Presidente Ha chiesto di parlare il Consigliere Beneforti, ne ha facoltà.
Beneforti (DC) E' chiaro che mi aspettavo questo tipo di risposta: erano stati presi una serie di impegni, specialmente sull'utilizzo del Doppler mi era stato assicurato a luglio che almeno quello di Donnas a settembre avrebbe iniziato a funzionare; invece siamo ad ottobre, non è iniziato a funzionare nè quello di Donnas a settembre, nè quello di Morgex. Quindi si assumono gli impegni, però non si mettono in atto quelle iniziative per far fronte agli impegni che vengono assunti.
Conosco benissimo la situazione dei concorsi all'interno dell'USL. Che l'ultima legge sulla modalità dei concorsi sarebbe stata respinta, l'avevo sostenuto in commissione consiliare nell'esprimere il parere e l'avevo sostenuto in questo Consiglio, tant'è vero che come gruppo DC ci siamo astenuti dal votare quel disegno di legge. Ritenevamo che si dovesse riaffermare la prassi che c'era in precedenza, e non apportare modifiche fino a quando non si veniva a conoscenza di una legislazione a livello nazionale che definiva la situazione dei rapporti Regione-USL. E in attesa di una riforma sanitaria che stabilisse definitivamente il rapporto fra USL e Regione, bisognava continuare sulla linea che era stata sempre seguita nel passato. Mi rendo conto che ci sono stati dei ricorsi, mi rendo conto di tutto, però dovevamo mantenere quella linea.

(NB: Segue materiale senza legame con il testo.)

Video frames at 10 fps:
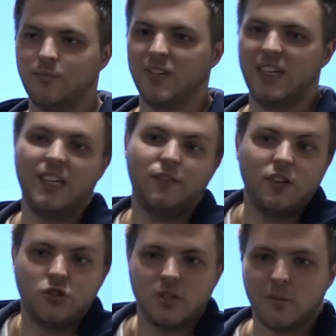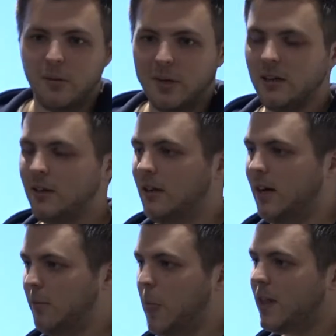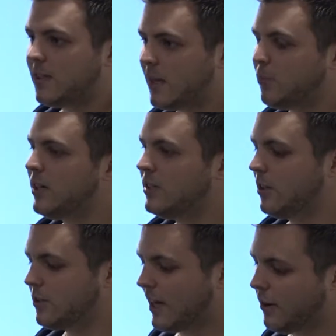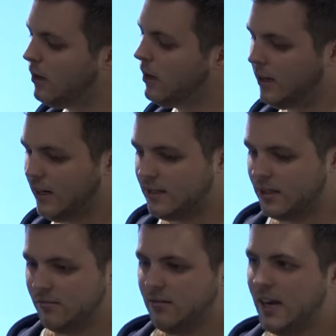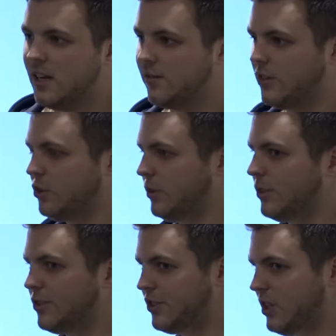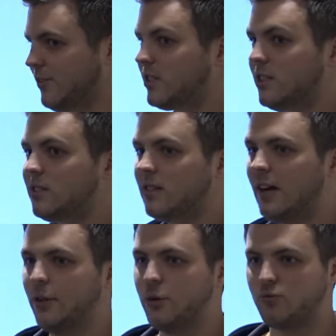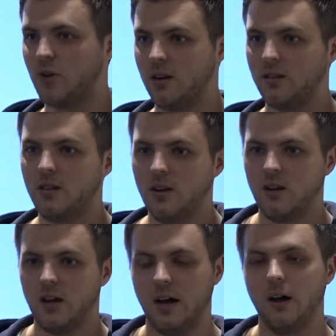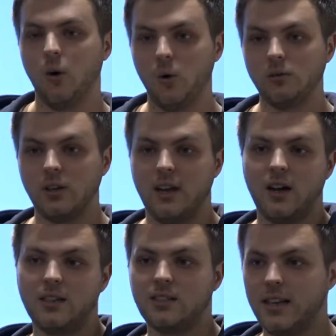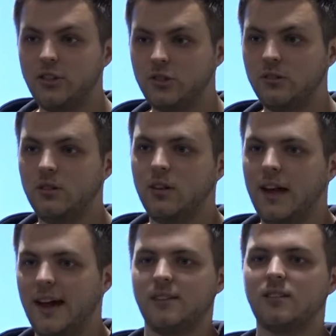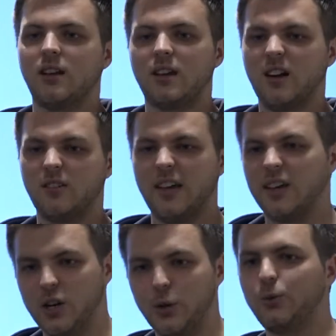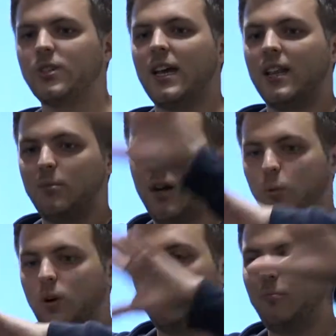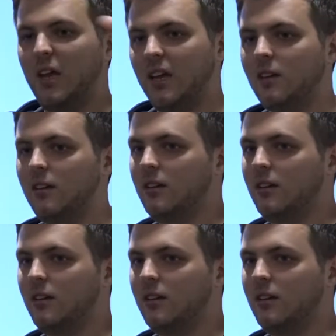key features maybe, separating those out into individual services, and those run all in isolation and kind of get glued together by one big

Voglio dire in sostanza che non si può investire e poi lasciare le apparecchiature inutilizzate; i problemi inerenti l'utilizzo di questi servizi di Morgex e Donnas, come quello della radiologia di Morgex, possono essere messi in funzione anche senza futuri concorsi. E' chiaro che i futuri concorsi possono portare ad un aumento di personale ed a sostituire il personale che se n'è andato, ma, stante la situazione attuale, ritengo che si possa far fronte alle esigenze che oggi abbiamo, tanto più se da parte dell'USL si mantengono gli impegni che vengono assunti. A maggio c'era il medico per Morgex, voglio capire perché oggi non esiste più; voglio capire perché a luglio si poteva utilizzare il Doppler di Donnas, siamo ad ottobre e questo apparecchio non è stato utilizzato. E i tempi di attesa all'ospedale di Aosta si allungano sia per quanto riguarda le visite specialistiche di radiologia, sia per quelle di angiologia.
Allora qui bisogna intervenire pesantemente, caro amico Cout, non si può stare ad aspettare la letterina di risposta da parte dell'USL, che farà sempre presente le sue difficoltà; sta a noi, che siamo gli ufficiali pagatori di questa politica sanitaria, far sentire nei confronti dell'USL il peso che deve essere fatto sentire. Se non si fa sentire questo peso, credo che da parte dell'USL la gestione sarà sempre quella che è.
Quindi mi auguro, nel dichiararmi pienamente insoddisfatto delle risposte che mi sono state date, che il tempo che si intende prendere serva a far rimeditare la posizione dell'Assessorato nei confronti dell'USL, per arrivare quanto prima alla risoluzione di questi problemi.
Ribadisco che per quanto ci riguarda non possiamo permetterci di tenere negli anni duemila delle attrezzature imballate, o, se installate, non messe in funzione, quando ci sono prestazioni che vengono richieste in bassa come in alta Valle.